▶ **What you need to do**: Give back the entries that follow exactly as written. Any picture gets left out.

[Records excerpted from a collection]
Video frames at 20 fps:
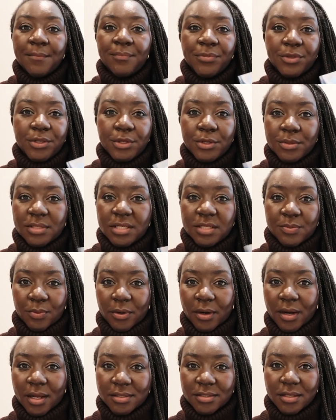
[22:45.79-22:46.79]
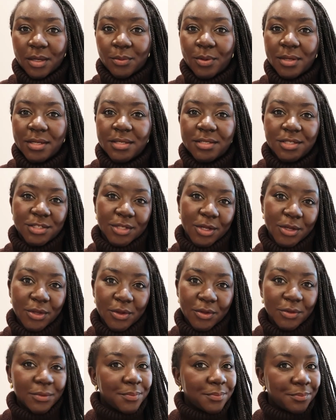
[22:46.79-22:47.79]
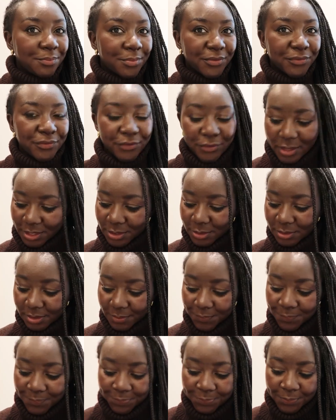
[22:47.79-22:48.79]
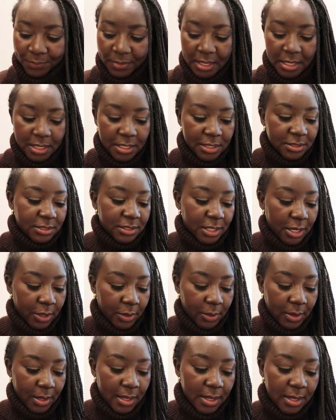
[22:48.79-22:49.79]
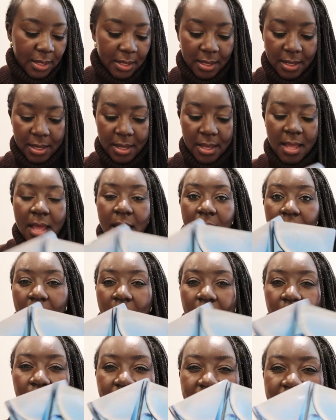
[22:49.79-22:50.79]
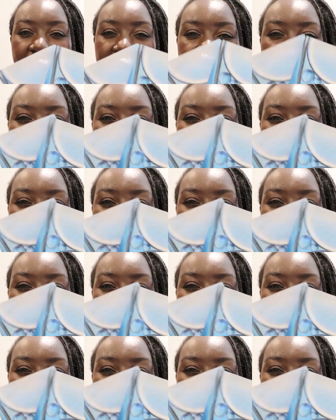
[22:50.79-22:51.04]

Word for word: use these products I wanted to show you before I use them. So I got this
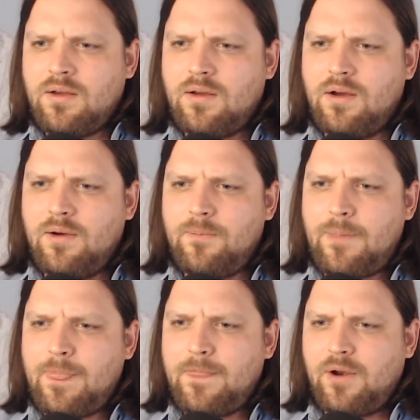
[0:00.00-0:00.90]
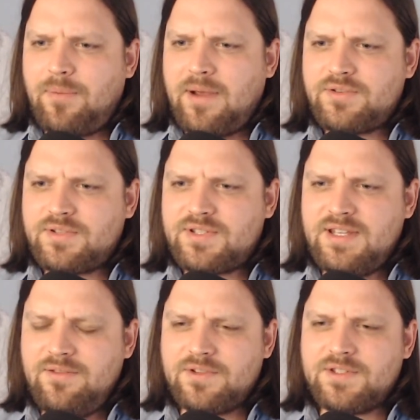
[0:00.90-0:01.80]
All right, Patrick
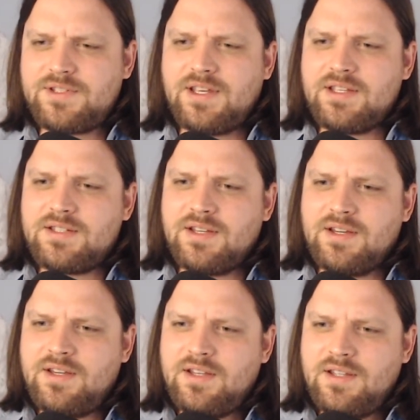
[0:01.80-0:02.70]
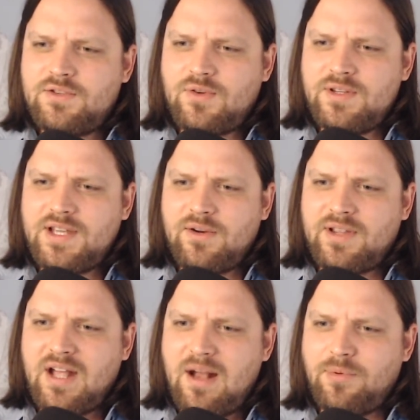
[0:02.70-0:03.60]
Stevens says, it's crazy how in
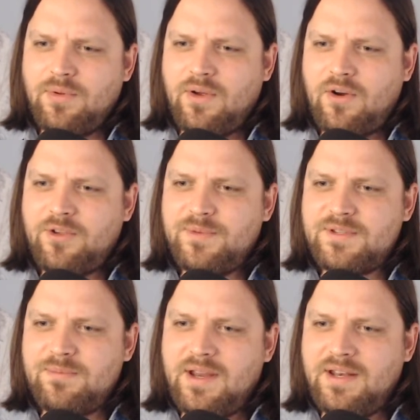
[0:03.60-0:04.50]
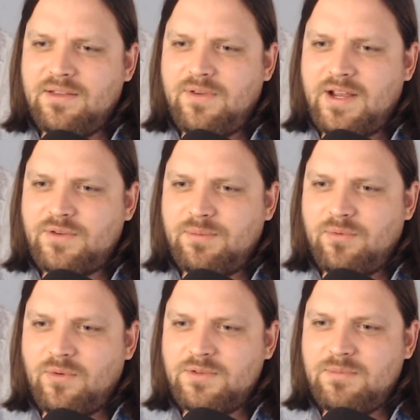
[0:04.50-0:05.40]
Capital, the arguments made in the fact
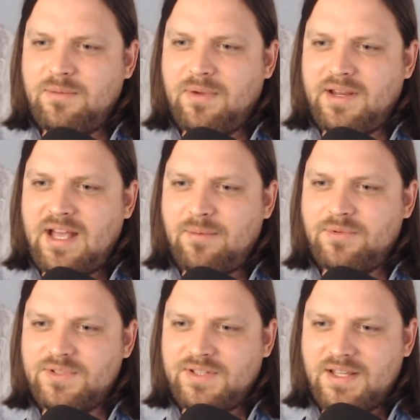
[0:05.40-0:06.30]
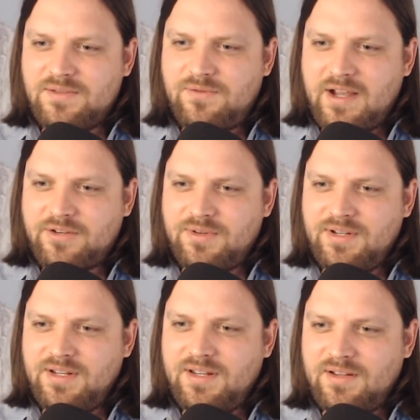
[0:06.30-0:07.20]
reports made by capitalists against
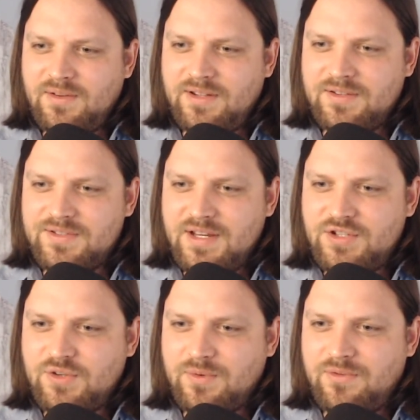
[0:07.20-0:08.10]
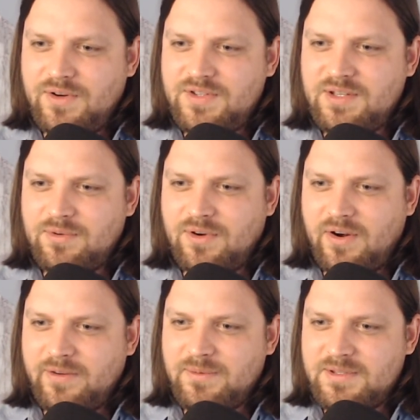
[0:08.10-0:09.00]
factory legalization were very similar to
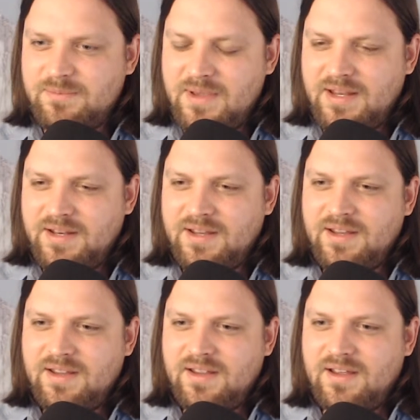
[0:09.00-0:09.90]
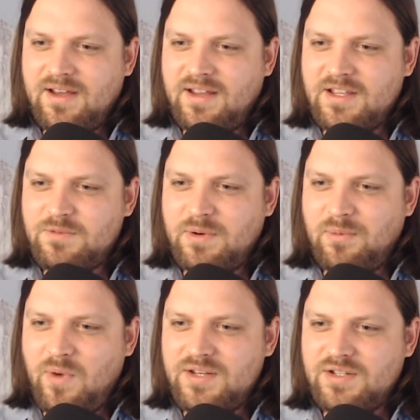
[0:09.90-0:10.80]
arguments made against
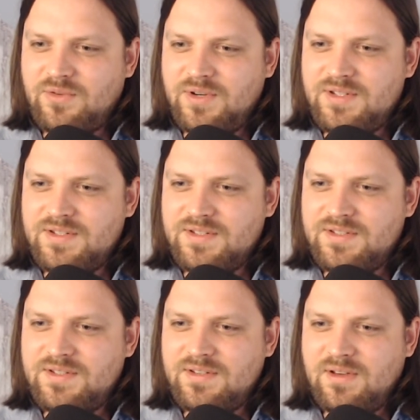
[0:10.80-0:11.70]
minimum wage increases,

▶ **Exercise response**:
Video frames at 20 fps:
[22:45.79-22:46.79]
[22:46.79-22:47.79]
[22:47.79-22:48.79]
[22:48.79-22:49.79]
[22:49.79-22:50.79]
[22:50.79-22:51.04]

Word for word: use these products I wanted to show you before I use them. So I got this
[0:00.00-0:00.90]
[0:00.90-0:01.80]
All right, Patrick
[0:01.80-0:02.70]
[0:02.70-0:03.60]
Stevens says, it's crazy how in
[0:03.60-0:04.50]
[0:04.50-0:05.40]
Capital, the arguments made in the fact
[0:05.40-0:06.30]
[0:06.30-0:07.20]
reports made by capitalists against
[0:07.20-0:08.10]
[0:08.10-0:09.00]
factory legalization were very similar to
[0:09.00-0:09.90]
[0:09.90-0:10.80]
arguments made against
[0:10.80-0:11.70]
minimum wage increases,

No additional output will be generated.